В зале становилось шумно: посетителей прибывало. Страйк повторил свой вопрос громче.
– Да, еще как, – ответил Уолдегрейв. – Да, против Фэнкорта. У них только и разговоров было, как Фэнкорт насолил им обоим.
– Он действительно им насолил? – переспросил Страйк, и Уолдегрейв выпил еще.
– Фэнкорт много лет поносил их на чем свет стоит. – Джерри рассеянно почесал грудь сквозь мятую рубашку и отхлебнул вина. – Оуэна – за известную пародию на книжку его, Фэнкорта, покойной жены, а Лиз – за то, что она не разорвала контракт с Оуэном… Заметьте: Фэнкорта никто не упрекал, когда он разорвал контракт с Лиз Тассел. На самом деле она порядочная стерва. Сейчас у нее клиентов – раз-два и обчелся. Прогорела. Не иначе как вечерами сидит и подсчитывает убытки: пятнадцать процентов от гонораров Фэнкорта – это большие деньги. Опять же букеровские банкеты, премьеры фильмов… А ей что досталось? Оуэн, который давал интервью шариковой ручке, и Доркус Пенгелли, которая у себя на заднем дворе потчует ее горелыми сосисками.
– Откуда вы знаете про горелые сосиски? – удивился Страйк.
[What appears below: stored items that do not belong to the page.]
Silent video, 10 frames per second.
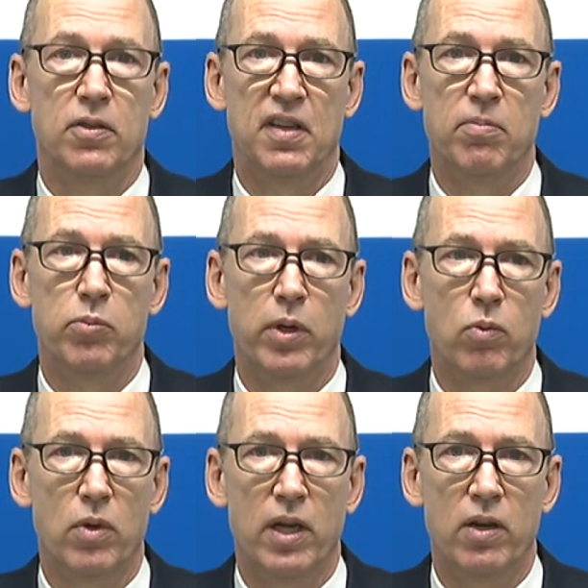
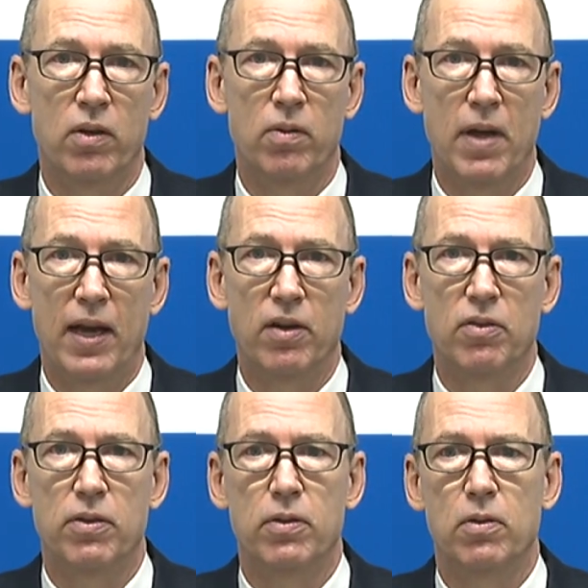7.1
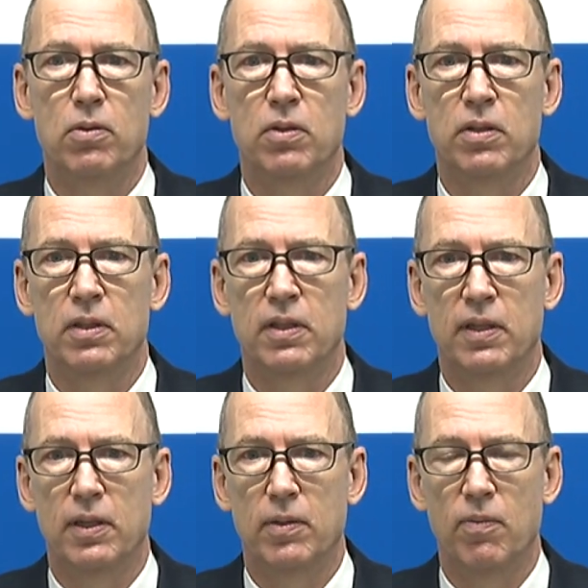magnitude,
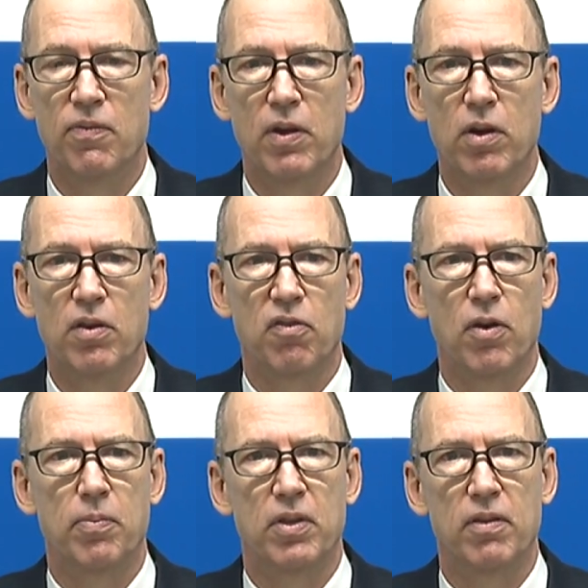very
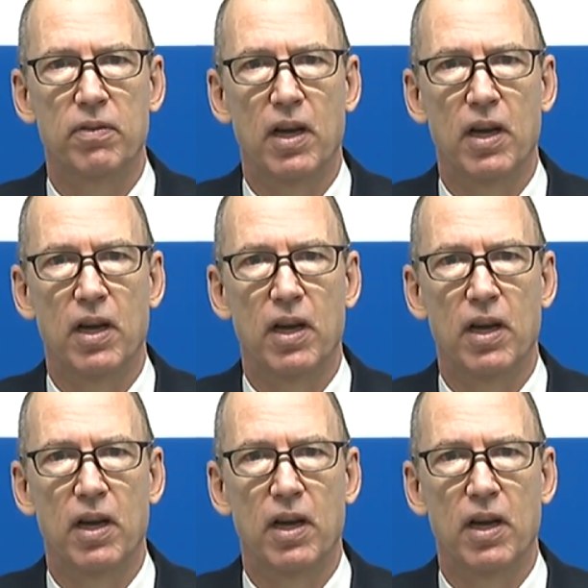disruptive.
– Да от самой Доркус, – ответил Уолдегрейв, который осушил первый бокал вина и наливал себе еще. – Она хотела узнать, почему Лиз не было на юбилейном приеме в издательстве. Когда я рассказал ей о «Бомбиксе Мори», Доркус стала меня уверять, что Лиз – добрейшая душа. Добрейшая. Она, видите ли, ни сном ни духом не ведала, что там понаписал Оуэн. И вообще, она за всю жизнь никому не причинила зла, она же мухи не обидит… Ха!
– Вы не согласны?
– Дьявольщина, в этом нет ни слова правды! Я знаю писателей, которых по молодости угораздило связаться с агентством Лиз Тассел. Они говорят о ней как жертвы похищения, за которых требовали выкуп. Грубиянка. Жуткий характер.
– Как по-вашему, не она ли надоумила Куайна сочинить такой роман?
– Ну разве что косвенно, – протянул Уолдегрейв. – Представьте себе растерянного писателя, которому внушили, что пробиться ему не дадут, потому что кругом завистники и бездари, и сведите его с Лиз, которая исходит желчью и злобой, да еще талдычит, что Фэнкорт им обоим испортил жизнь… Стоит ли удивляться, что такой писатель дошел до белого каления? Она ведь даже книгу его толком не прочла. Останься он в живых, от нее бы пух и перья полетели. Бедный дурила, он ведь не только Фэнкорта вывалял в грязи, вам известно? Он и ее продернул, ха-ха! И Дэниелу, паразиту, досталось, и мне, и всем. Всем.
Как и прочих алкоголиков, с которыми жизнь сводила Страйка, Джерри Уолдегрейва повело с двух бокалов. Его движения сделались неуклюжими, а манеры вызывающими.
– По-вашему, Элизабет Тассел натравливала Куайна на Фэнкорта?
– Ни минуты не сомневаюсь, – заявил Уолдегрейв. – Ни минуты.
– Но когда я с ней беседовал, она сказала, что Куайн оболгал Фэнкорта, – сообщил Страйк.
– А? – Уолдегрейв приложил ладонь к уху.